Nas últimas horas creio que ninguém que lê estas palavras teve a oportunidade de não sentir o travo amargo de alguns arautos da democracia a quase sugerirem o retrocesso do sufrágio para não universal.
Não estou particularmente feliz com os resultados destas eleições legislativas, admito. Apesar disso não me sinto no direito de justificá-los pela inferioridade do discernimento dos outros, em relação ao meu. Também não consigo culpar a justiça pela vontade popular.
No primeiro caso dizer que partidos como o Chega, no qual não me revejo, são suportados pela ignorância de alguns cidadãos é um insulto indisfarçável e gratuito a mais de 1 milhão de eleitores portugueses. Não estou confortável em arrotar essa injúria. Fazê-lo faz de quem o faz pouco mais do que um arrogante auto-proclamado tolerante só para ter o título e a pinta.
Qual é a solução para isto? Criar duas equipas, a “nós” e a “vós” como na sueca, em que a primeira está qualificada e é bem-vinda às mesas de voto, em detrimento da segunda que só prejudicará o país e a democracia? Voltamos para a realidade helénica? Lá havia uma primeira divisão: cidadãos e os outros. Os outros eram os escravos, as mulheres e os metecos. Ao contrário dos escravos e das mulheres, os metecos gozavam de muitos dos direitos dos cidadãos mas eram vedados da participação política. É isso que queremos?
Ou a solução passa pela educação e pela promoção da literacia política? Temos percorrido esse caminho, também.
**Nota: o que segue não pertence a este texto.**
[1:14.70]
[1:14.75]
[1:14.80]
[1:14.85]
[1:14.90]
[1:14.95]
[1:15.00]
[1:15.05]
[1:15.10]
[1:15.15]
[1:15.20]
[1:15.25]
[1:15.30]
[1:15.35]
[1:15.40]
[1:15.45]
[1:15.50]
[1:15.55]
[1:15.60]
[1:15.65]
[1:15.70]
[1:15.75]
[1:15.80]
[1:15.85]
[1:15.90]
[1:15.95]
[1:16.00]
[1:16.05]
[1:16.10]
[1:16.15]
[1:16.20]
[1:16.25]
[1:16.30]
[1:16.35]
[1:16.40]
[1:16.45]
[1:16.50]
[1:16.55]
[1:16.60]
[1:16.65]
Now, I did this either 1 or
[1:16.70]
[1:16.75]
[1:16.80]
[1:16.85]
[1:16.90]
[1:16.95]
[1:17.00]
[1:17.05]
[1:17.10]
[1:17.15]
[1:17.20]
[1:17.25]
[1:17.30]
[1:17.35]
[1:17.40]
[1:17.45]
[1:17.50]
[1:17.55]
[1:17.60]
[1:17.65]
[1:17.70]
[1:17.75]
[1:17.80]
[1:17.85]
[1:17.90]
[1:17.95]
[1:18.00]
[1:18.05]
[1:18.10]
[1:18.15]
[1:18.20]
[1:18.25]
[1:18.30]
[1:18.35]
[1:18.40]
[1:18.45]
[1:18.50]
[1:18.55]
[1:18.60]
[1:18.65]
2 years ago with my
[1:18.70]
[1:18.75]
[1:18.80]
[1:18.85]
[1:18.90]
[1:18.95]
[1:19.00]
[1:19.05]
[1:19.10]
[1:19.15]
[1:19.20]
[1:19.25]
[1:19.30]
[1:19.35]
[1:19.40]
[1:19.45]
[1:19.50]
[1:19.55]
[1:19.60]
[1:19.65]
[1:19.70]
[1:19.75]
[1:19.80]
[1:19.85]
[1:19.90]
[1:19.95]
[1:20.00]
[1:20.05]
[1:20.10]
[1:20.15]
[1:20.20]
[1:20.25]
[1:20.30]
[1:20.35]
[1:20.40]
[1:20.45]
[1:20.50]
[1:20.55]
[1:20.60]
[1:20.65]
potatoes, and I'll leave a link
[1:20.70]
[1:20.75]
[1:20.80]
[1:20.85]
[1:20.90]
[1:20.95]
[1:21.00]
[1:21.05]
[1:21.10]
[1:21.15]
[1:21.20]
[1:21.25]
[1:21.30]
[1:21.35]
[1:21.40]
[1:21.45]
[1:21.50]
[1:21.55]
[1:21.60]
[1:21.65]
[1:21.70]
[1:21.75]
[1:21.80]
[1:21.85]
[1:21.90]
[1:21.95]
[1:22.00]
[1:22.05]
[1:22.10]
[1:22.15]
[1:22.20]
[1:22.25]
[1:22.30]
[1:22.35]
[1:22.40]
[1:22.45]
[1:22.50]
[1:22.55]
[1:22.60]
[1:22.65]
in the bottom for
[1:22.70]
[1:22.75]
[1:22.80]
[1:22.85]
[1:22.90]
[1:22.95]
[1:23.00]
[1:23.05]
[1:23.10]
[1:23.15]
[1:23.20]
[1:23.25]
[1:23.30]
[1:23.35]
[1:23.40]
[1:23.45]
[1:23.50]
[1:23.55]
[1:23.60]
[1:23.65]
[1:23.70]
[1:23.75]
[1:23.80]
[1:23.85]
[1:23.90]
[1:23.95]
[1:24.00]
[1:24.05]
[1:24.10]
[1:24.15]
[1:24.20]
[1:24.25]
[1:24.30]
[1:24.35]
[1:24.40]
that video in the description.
Não sei se, nessa matéria, houve algum outro momento da história portuguesa em que aparentava existir tamanho esforço público para se conseguir progredir.
Há uma pergunta que podemos fazer. O que se fará quando, apesar da máxima educação e literacia política, a vontade popular der sinais de sede de uma mudança tão estranha que os democratas-de-bem, tolerantes-de-algibeira, não a apreciem ou a temam? Culpa-se a justiça? Vêm os metecos? Que atrevimento julgar-se que, em democracia, pode haver espaço para ideias muito diferentes das nossas… É um escândalo…
Culpa-se a justiça, um parágrafo, um presidente, culpa-se até o comprimento da saia da professora de filosofia que quando falava de liberdade levava atenção dos alunos para outro lado.
Culpa-se a justiça! A senhora não tinha nada que fazer! Fez aquilo! Caiu o governo, perdeu-se uma determinada maioria, perdeu-se a esperança… Perdeu-se a memória, perderam-se 57 governantes, mais 15 que haviam perdido antes da senhora ter margem para ter culpa.
Perderam-se, também antes, meses de aulas, anos de espera na saúde, cor nos cabelos, vidas humanas, sonhos em Portugal, confiança no futuro, tantas outras coisas que, escritas, inverteriam o sentido desta mensagem.
Como seria se a senhora tivesse alguma coisa que fazer e não houvesse parágrafo, nem a Maldade-Fria de um presidente maquiavélico e calculista?
Talvez se perdessem além dos 57 e dos 15, mais uns quantos governantes. Talvez o descontentamento galopasse ainda mais e, em vez de um Ventura, houvesse dois.
Se a senhora tivesse alguma coisa que fazer, os democratas-de-bem estavam tramados, a chuchar calmantes e pedir o regresso de Cristo, ou de um esqueleto qualquer.
Temo seriamente que se volte a desejar metecos. Temo que os democratas matem a democracia, antes de compreenderem que ela é aquilo que os “nós” e os “vós” quiserem como mesa, para se continuar calmamente a jogar à sueca, a comer, a viver e a procurar a felicidade e o progresso.